Ich denke, es besteht weiterhin regulatorische Unsicherheit. Die KI-Landschaft im Gesundheitswesen entwickelt sich weiter. Die US-amerikanische Food and Drug Administration (FDA) erlässt unterschiedliche Vorschriften, und diese werden sich wahrscheinlich ändern. Das erschwert den Marktzugang für KI-Lösungen und die Integration dieser Technologien in die Gesundheitssysteme.
Dennoch glaube ich, dass wir Ressourcengruppen sehen, die einen verbesserten und einfacheren Zugang zu hochwertigen Daten ermöglichen, was wiederum das KI-Training verbessert.
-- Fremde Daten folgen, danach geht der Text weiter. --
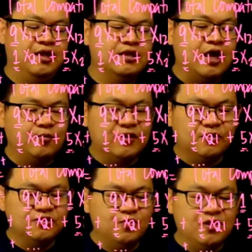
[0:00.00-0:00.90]
Now,
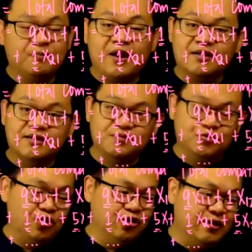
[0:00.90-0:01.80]
because we practice
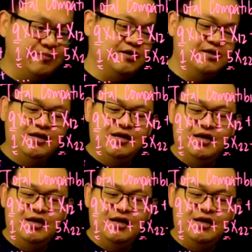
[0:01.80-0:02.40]
monogamy,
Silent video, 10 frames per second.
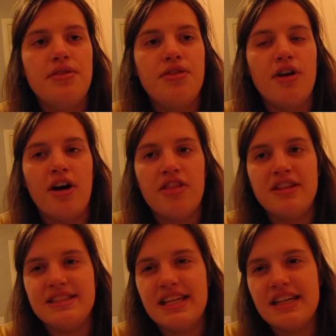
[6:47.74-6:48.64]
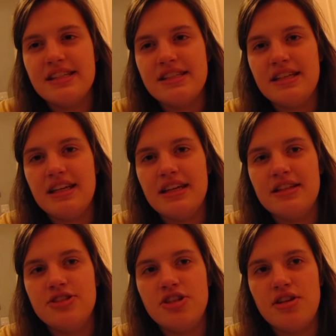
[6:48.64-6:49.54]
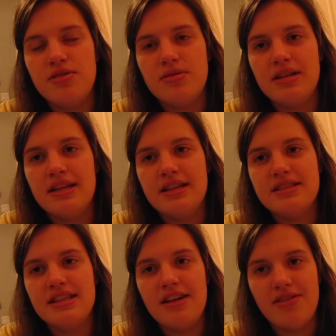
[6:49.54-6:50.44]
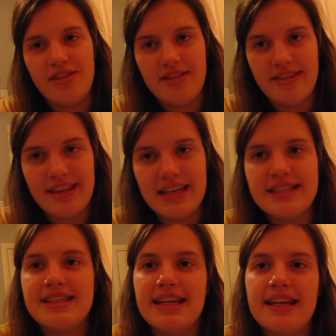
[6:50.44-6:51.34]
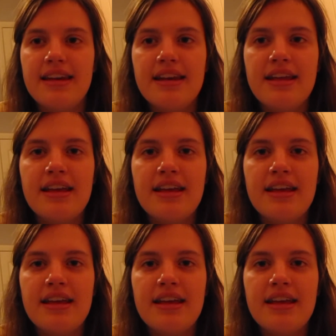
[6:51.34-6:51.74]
the authenticity and the genuineness and everything that is in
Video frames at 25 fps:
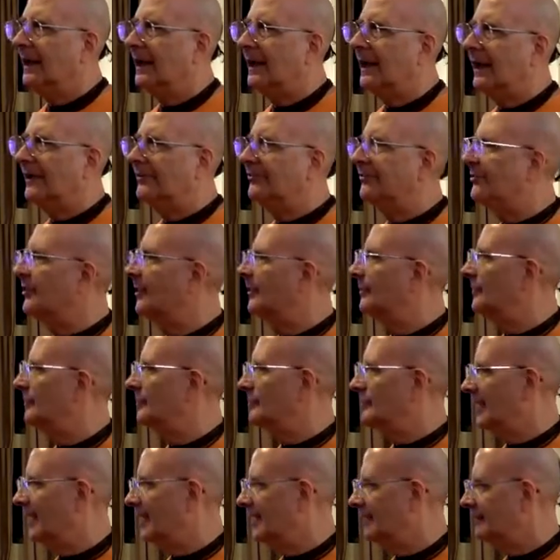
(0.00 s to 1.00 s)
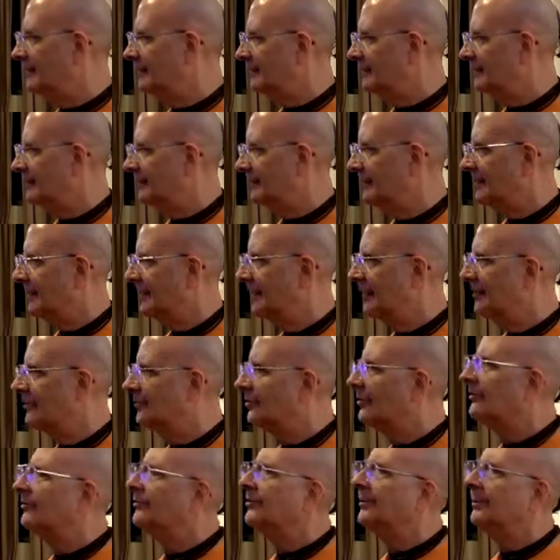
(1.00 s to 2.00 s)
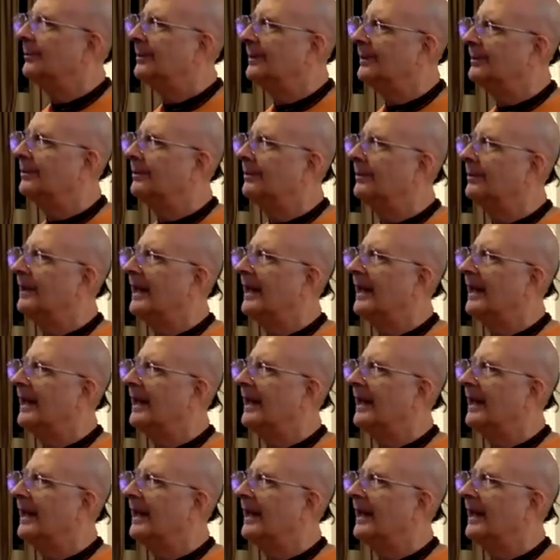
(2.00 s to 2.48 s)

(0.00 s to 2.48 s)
and some do not. So some people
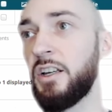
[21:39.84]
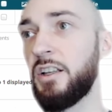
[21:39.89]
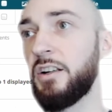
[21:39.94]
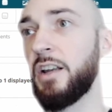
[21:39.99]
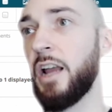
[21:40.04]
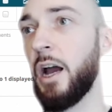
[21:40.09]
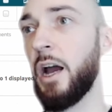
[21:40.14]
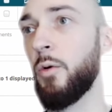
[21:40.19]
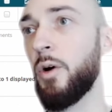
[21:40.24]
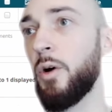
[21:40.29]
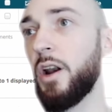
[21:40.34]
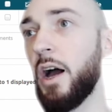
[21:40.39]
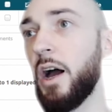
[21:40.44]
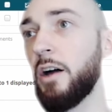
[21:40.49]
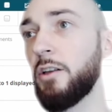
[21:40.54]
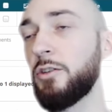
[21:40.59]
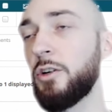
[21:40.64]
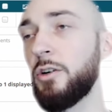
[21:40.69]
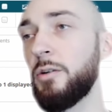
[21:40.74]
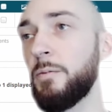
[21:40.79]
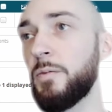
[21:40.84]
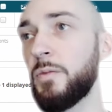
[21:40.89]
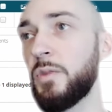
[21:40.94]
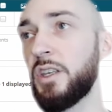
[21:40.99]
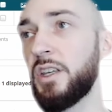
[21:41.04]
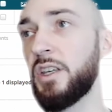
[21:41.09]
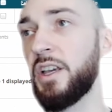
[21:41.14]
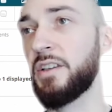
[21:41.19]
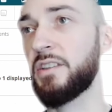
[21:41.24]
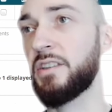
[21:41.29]
Now what I'll do
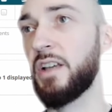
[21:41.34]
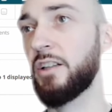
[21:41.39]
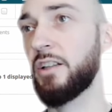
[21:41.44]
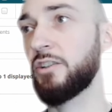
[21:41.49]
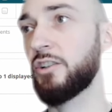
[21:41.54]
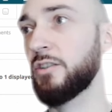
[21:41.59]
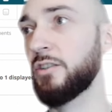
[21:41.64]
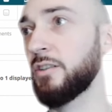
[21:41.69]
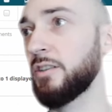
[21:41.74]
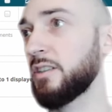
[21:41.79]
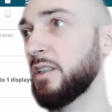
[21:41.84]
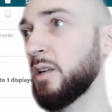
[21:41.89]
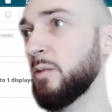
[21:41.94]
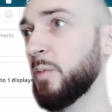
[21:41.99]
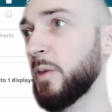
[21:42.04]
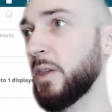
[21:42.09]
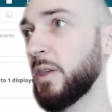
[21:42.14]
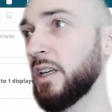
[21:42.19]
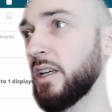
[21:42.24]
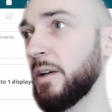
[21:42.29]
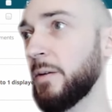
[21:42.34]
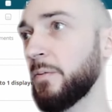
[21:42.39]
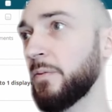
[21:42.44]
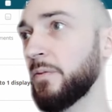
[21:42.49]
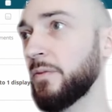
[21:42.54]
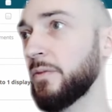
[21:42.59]
is I'll simply,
Es gibt Fortschritte, die zu ausgefeilteren Algorithmen geführt haben, die große, komplexe Arbeitsabläufe im Gesundheitswesen analysieren können, was wiederum zu einer verbesserten Diagnosegenauigkeit und besseren Vorhersagefähigkeiten führt.
Mittlerweile gibt es auch zahlreiche Konsortien, die die Zusammenarbeit zwischen verschiedenen Organisationen stärken und Innovationen fördern. Einige dieser Gruppen gehen aus großen Branchenakteuren hervor, oder Gesundheitsdienstleister gründen eigene.